(for the record, Elo tried really hard to get me involved and I procrastinated helping and forgot about it. I 100% endorse this.)
My only suggestion is to create a margin of error on the calibration questions, eg “How big is the soccer ball, to within 10 cm?”. Otherwise people are guessing whether they got the exact centimeter right, which is pretty hard.
I actually can’t do that. The way our survey engine works changing the question answers mid-survey would require taking it down for maintenance and hand-joining the current respondents to the new respondents. In general I planned to handle the “within 10 cm” thing during analysis. Try to fermi estimate the value and give your closest answer, then the probability you got it right. We can look at how close your confidence was to a sane range of values for the answer.
I.E, if you got it within ten and said you had a ten percent chance of getting it right you’re well calibrated.
Note: I am not entirely sure this is sane, and would like feedback on better ways to do it.
EDIT: I should probably be very precise here. I cannot change the question answers in the software, presumably because it would involve changing the underlying table schema for the database. I can change the question/ question descriptions so if there’s a superior process for answering these I could describe it there.
“In general I planned to handle the “within 10 cm” thing during analysis. Try to fermi estimate the value and give your closest answer, then the probability you got it right. We can look at how close your confidence was to a sane range of values for the answer.”
But unless I’m misunderstanding you, the size of the unspoken “sane range” is the entire determinant of how you should calibrate yourself.
Suppose you ask me when Genghis Khan was born, and all I know is “sometime between 1100 and 1200, with certainty”. Suppose I choose 1150. If you require the exact year, then I’m only right if it was exactly 1150, and since it could be any of 100 years my probability is 1%. If you require within five years, then I’m right if it was any time between 1145 and 1155, so my probability is 10%. If you require within fifty years, then my probability is effectively 100%. All of those are potential “sane ranges”, but depending on which one you the correctly calibrated estimate could be anywhere from 1% to 100%.
Unless I am very confused, you might want to change the questions and hand-throw-out all the answers you received before now, since I don’t think they’re meaningful (except if interpreted as probability of being exactly right).
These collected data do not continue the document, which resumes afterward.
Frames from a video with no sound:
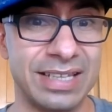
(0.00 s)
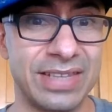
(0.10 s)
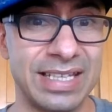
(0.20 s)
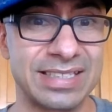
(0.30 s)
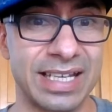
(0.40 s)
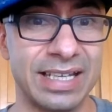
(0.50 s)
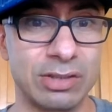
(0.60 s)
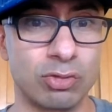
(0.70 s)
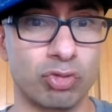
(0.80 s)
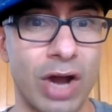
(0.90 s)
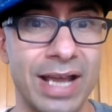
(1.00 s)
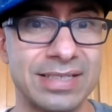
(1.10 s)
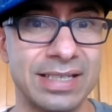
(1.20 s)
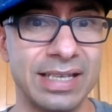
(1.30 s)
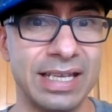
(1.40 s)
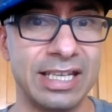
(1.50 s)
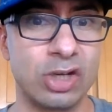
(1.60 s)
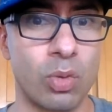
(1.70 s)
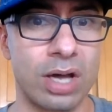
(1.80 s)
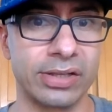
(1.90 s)
and they cite rising
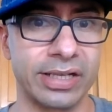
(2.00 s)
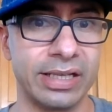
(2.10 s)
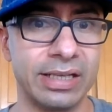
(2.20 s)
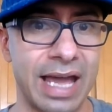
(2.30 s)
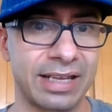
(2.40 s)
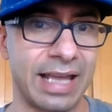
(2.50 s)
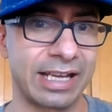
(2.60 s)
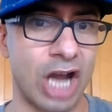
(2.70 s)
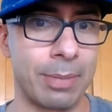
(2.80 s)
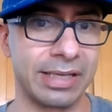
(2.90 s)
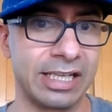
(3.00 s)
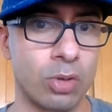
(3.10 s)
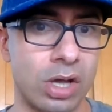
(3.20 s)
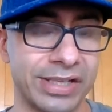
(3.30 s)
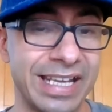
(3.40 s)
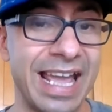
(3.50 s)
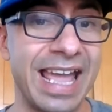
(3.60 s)
inequality, economic inequality,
(Actually, it might be interesting to see how many people figure this out, in a train wreck sort of way.)
PS: I admit this is totally 100% my fault for not getting around to looking at it the five times you asked me to before this.
Currently trying to figure out how to do that in the least intrusive way.
EDIT: Good news it turns out that I can edit the calibration question ‘answers’ after all. The ones where a range would make sense have been edited to include one. Questions such as “which is heavier” have not been because the ignorance prior should be fairly obvious.
Fri Mar 25 19:50:41 PDT 2016 | Answers on or before this date where the ranges have been added will be controlled for at analysis time.
Elo, thanks a lot for doing this.
(for the record, Elo tried really hard to get me involved and I procrastinated helping and forgot about it. I 100% endorse this.)
My only suggestion is to create a margin of error on the calibration questions, eg “How big is the soccer ball, to within 10 cm?”. Otherwise people are guessing whether they got the exact centimeter right, which is pretty hard.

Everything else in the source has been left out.